=== Instructions to follow ===
Wherever a picture appears, leave it out, and transcribe the rest of the records exactly.

=== Supplied records ===
· · ·
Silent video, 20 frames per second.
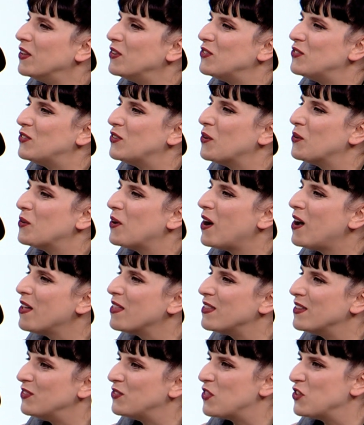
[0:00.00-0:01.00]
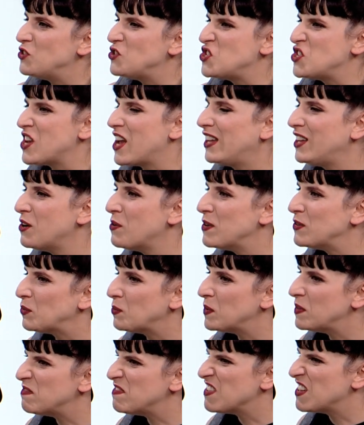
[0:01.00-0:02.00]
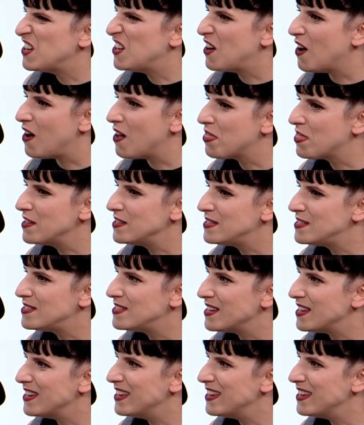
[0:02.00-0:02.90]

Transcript: It's so goth. The cello is one of the gothest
· · ·
=== Problem solution ===
Silent video, 20 frames per second.
[0:00.00-0:01.00]
[0:01.00-0:02.00]
[0:02.00-0:02.90]

Transcript: It's so goth. The cello is one of the gothest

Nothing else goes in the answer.